Exercises: Hypothesis tests, parametric

Exercise 1 The hemoglobin value (Hb) in women is on average 140 g/L. You observe the following Hb values in a set of five male blood donors: 154, 140, 147, 162, 172. Assume that Hb is normally distributed. Is there a reason to believe that the mean Hb value in men differ from that in women?

Let \(X\) denote the Hb value in g/L for male blood donors.

\[H_0: \bar X = 140\] \[H_1: \bar X \neq 140\]

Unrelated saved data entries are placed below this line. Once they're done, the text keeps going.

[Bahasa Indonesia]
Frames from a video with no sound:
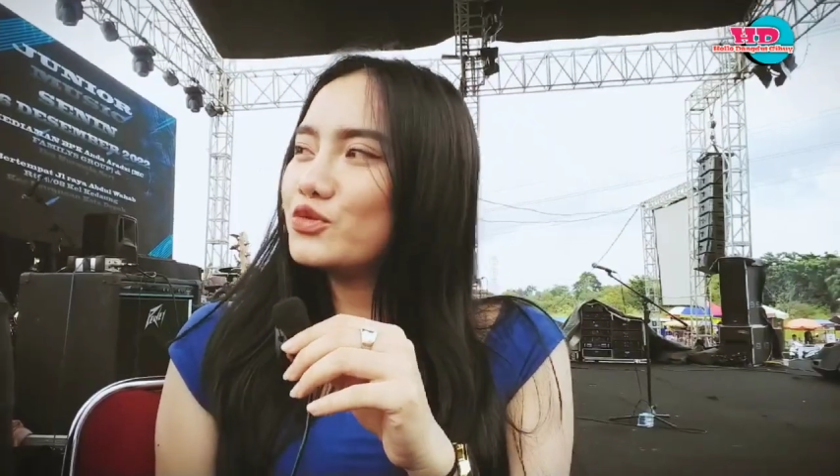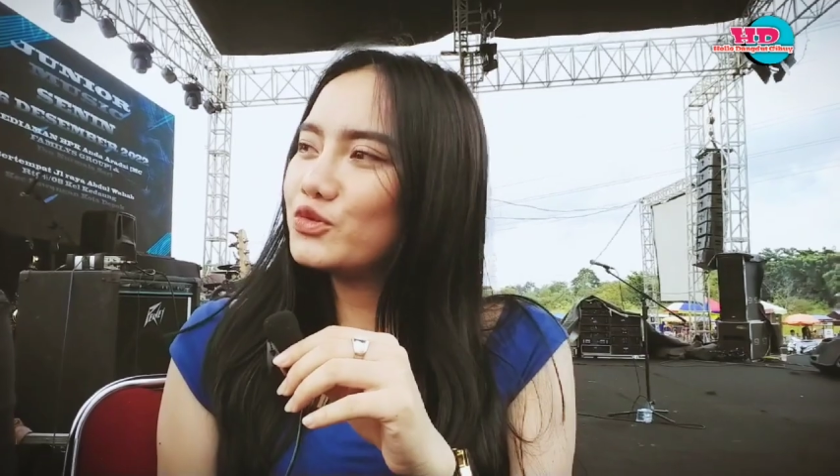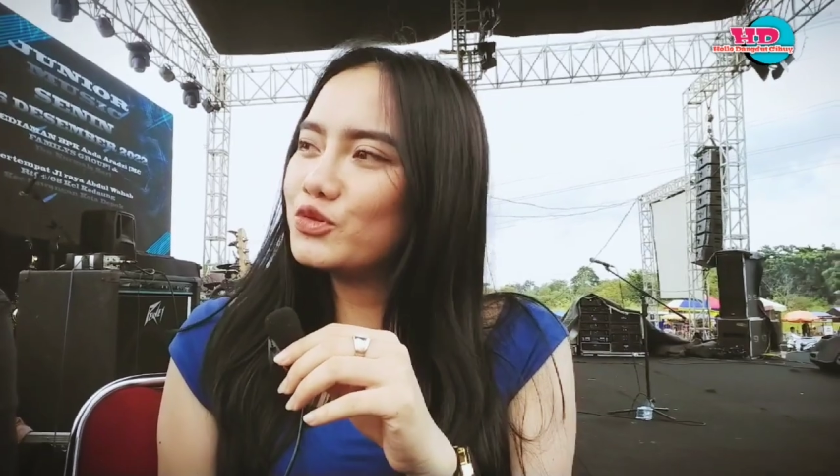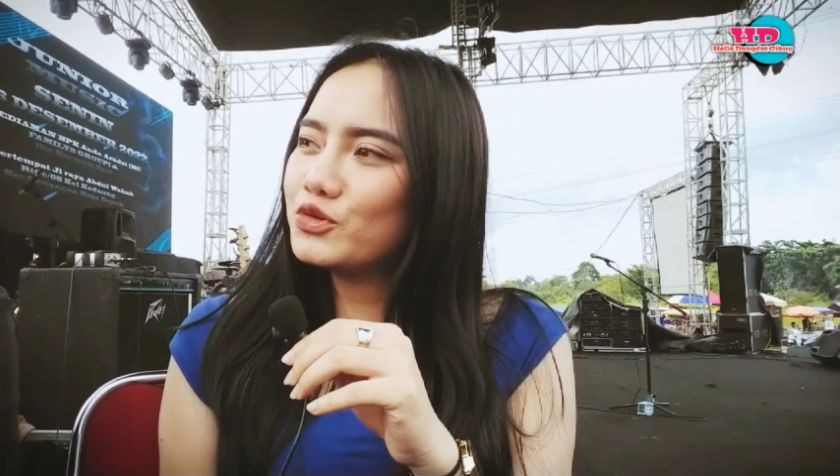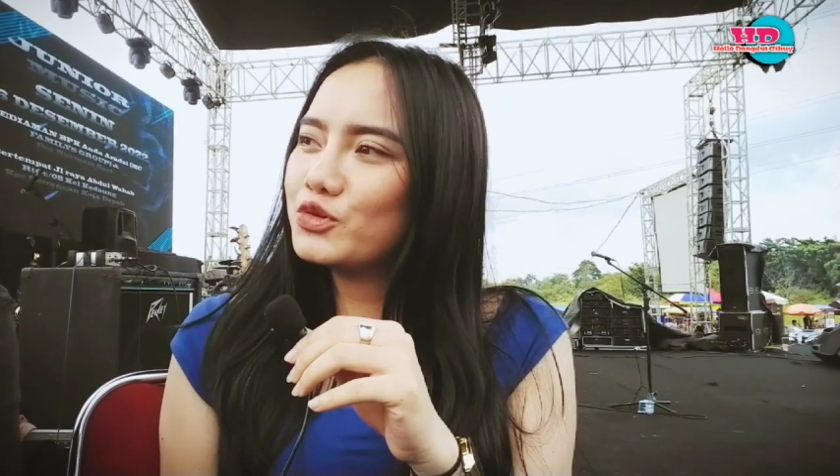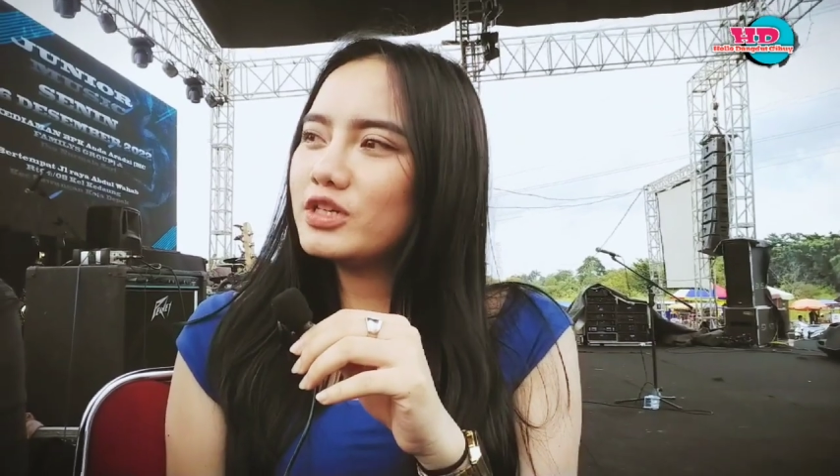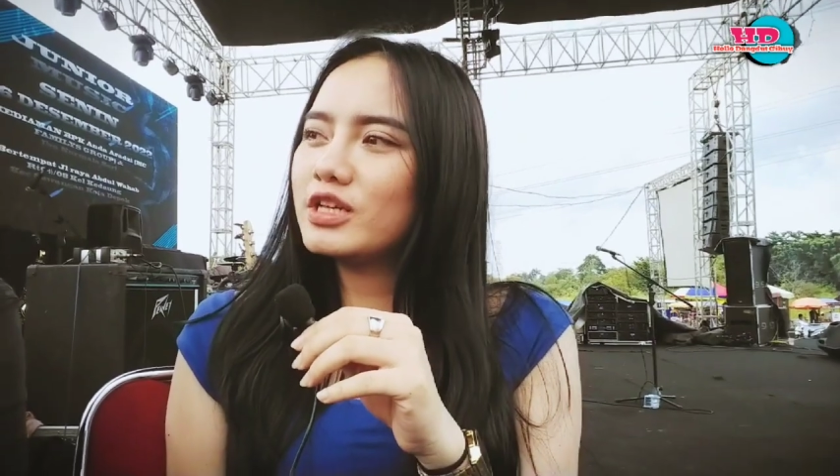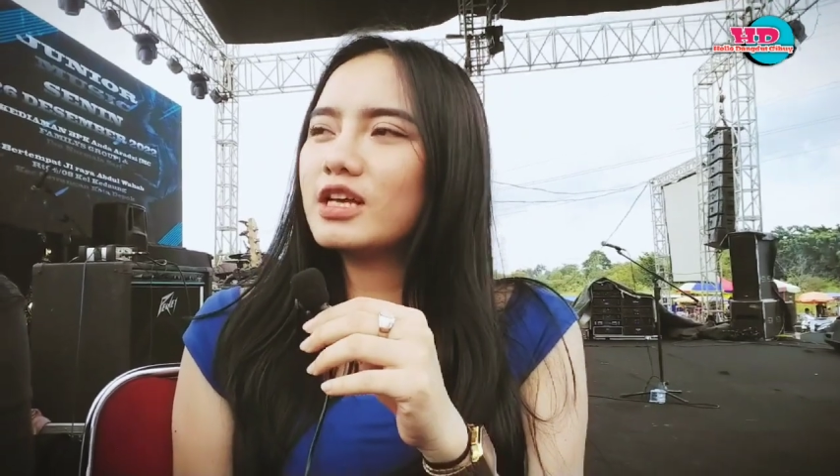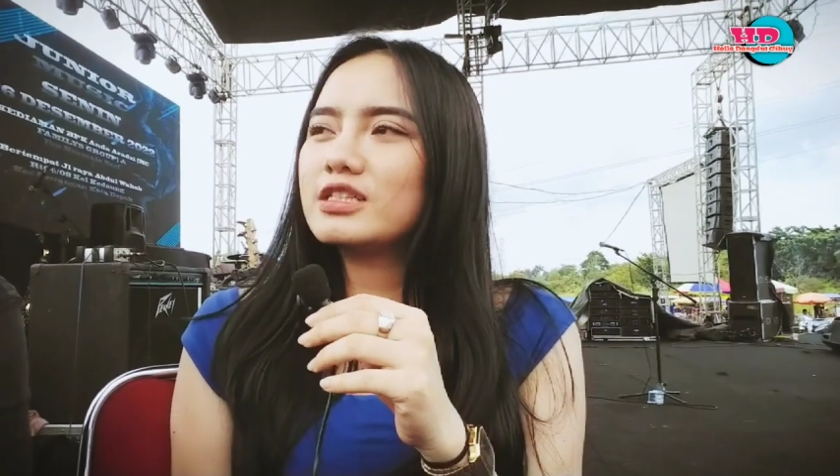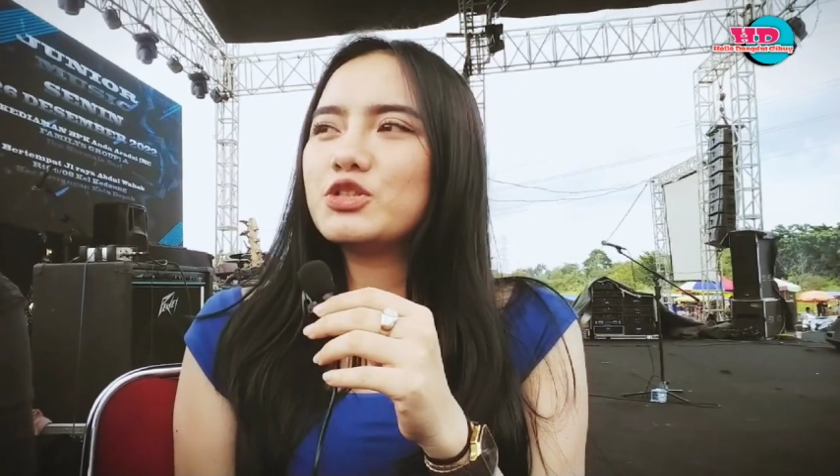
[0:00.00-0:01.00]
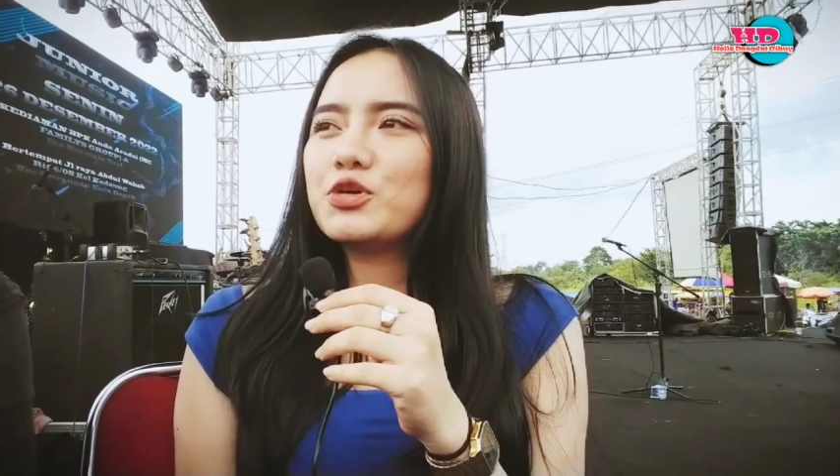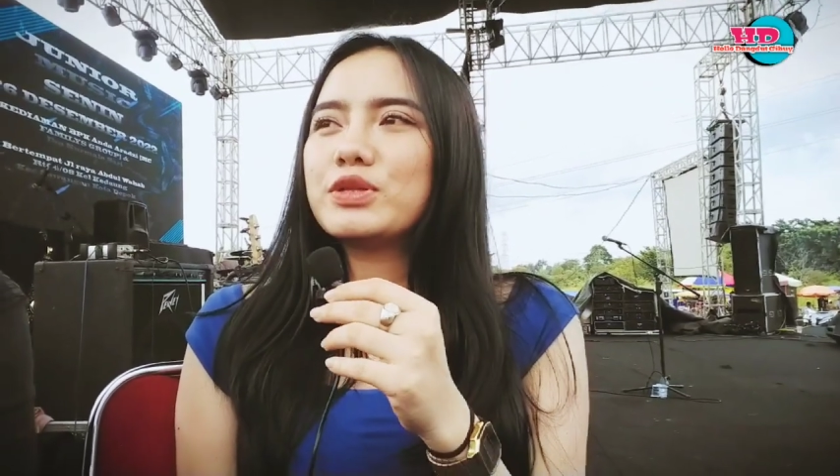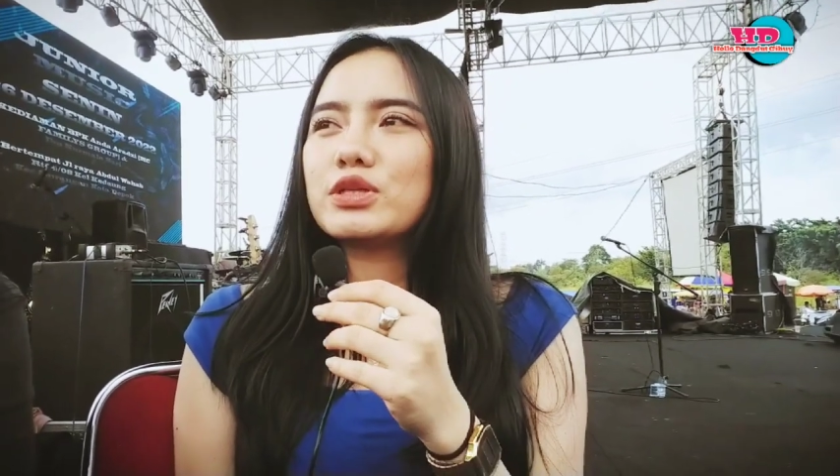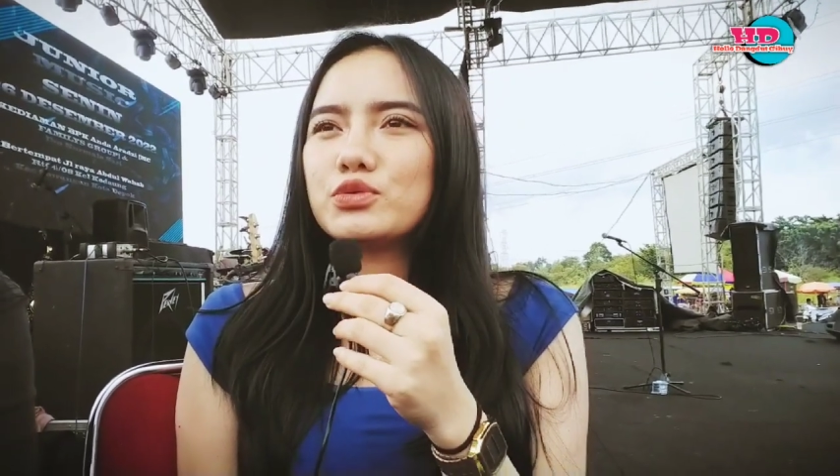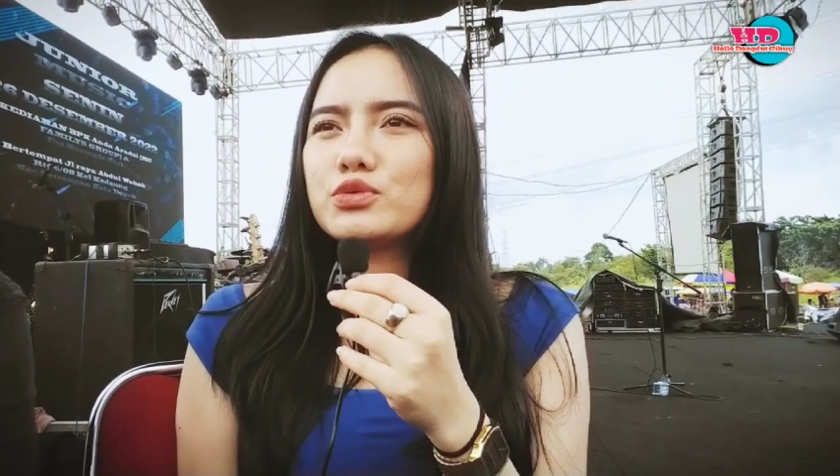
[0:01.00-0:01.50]
full dikasih job
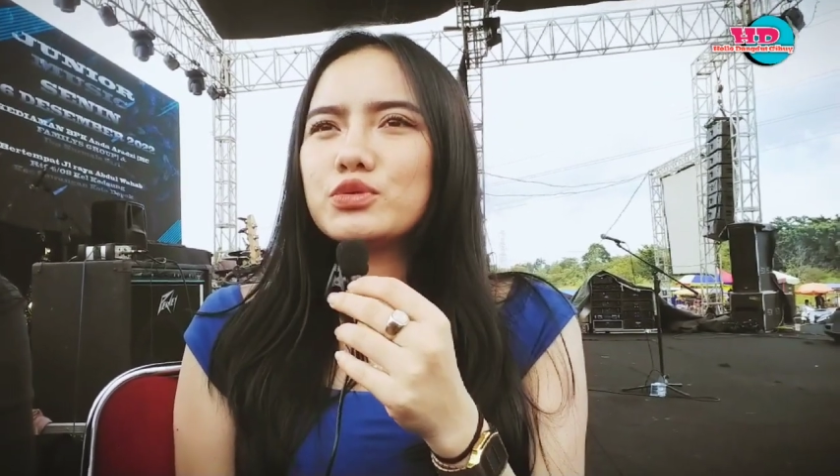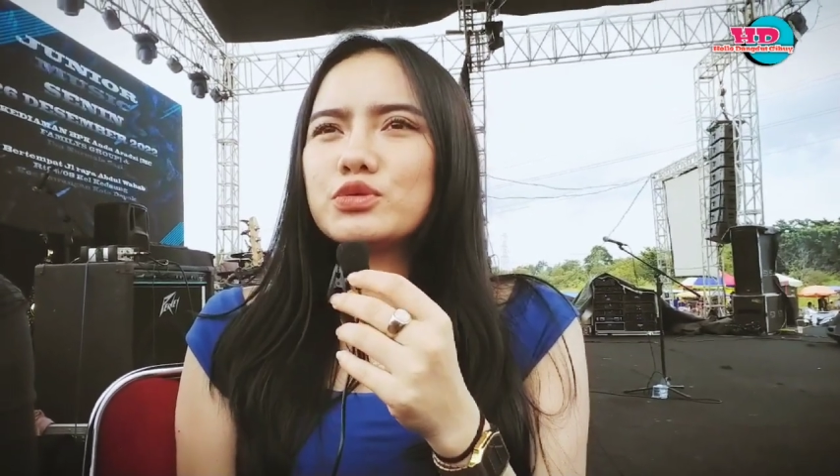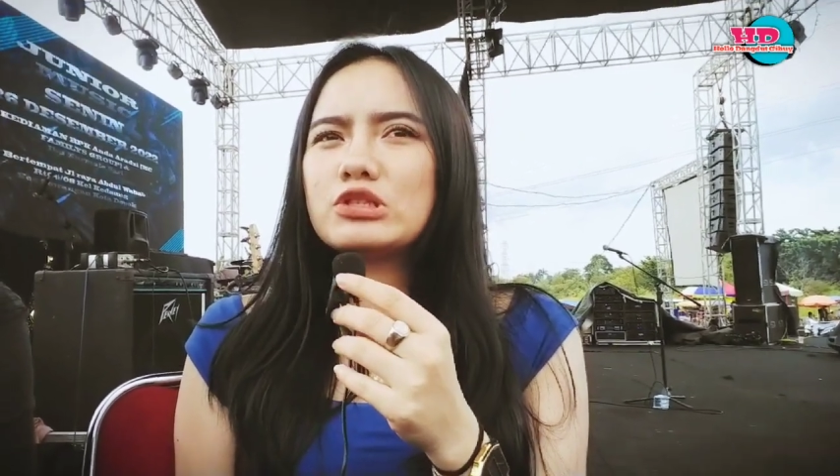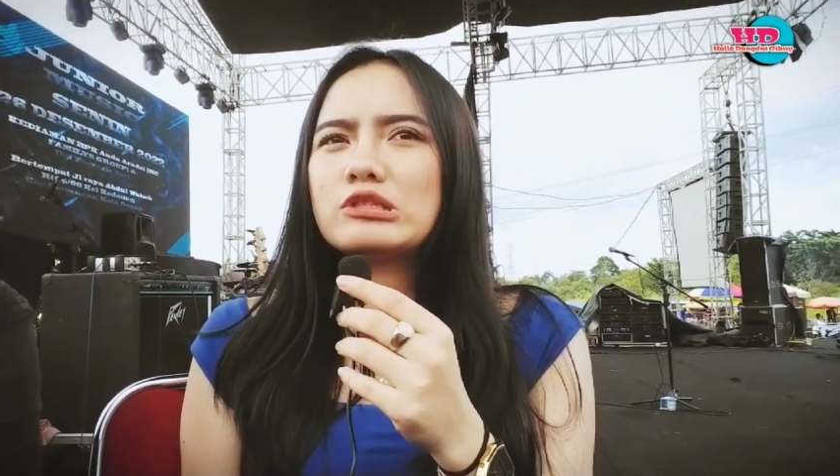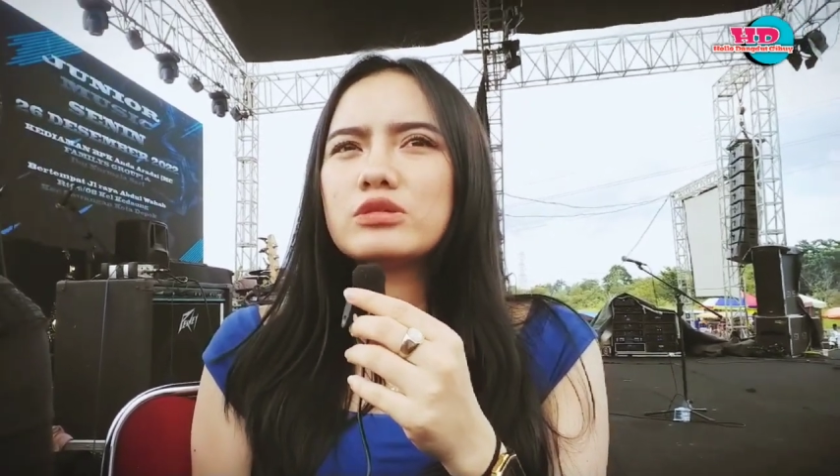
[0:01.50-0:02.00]
terus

Use the significance level \(\alpha=0.05\).

Use the test statistic \(T = \frac{\bar X - \mu_0}{SE},\) where \(\mu_0\) is the population mean if \(H_0\) is true, i.e. 140 and \(SE\) is the standard error of mean, \(SE=\frac{\sigma}{\sqrt{n}} \approx \frac{s}{\sqrt{n}}\).

Compute \(t_{obs} = \frac{m-140}{s/\sqrt{n}}\)

x <- c(154, 140, 147, 162, 172)
## sample mean
m <- mean(x)
## standard error of mean
SE <- sd(x)/sqrt(5)
## Observed value of test statistic
(tobs <- (m-140)/SE)
[1] 2.676865

Compute the p-value, \(P(|T|>|t_{obs}|) = P(T>|t_{obs}|) + P(T<-|t_{obs}|)\)

## P(T>tobs)
pt(tobs, df=4, lower.tail=FALSE)
[1] 0.02770443
## p = P(t>tobs) + P(t<-tobs) = 2 * P(t>tobs)
(p <- 2*pt(tobs, df=4, lower.tail=FALSE))
[1] 0.05540887

As \(p > \alpha\) the null hypothesis is accepted and we conclude that there is not reason to believe that the Hb values for men differ from that of women.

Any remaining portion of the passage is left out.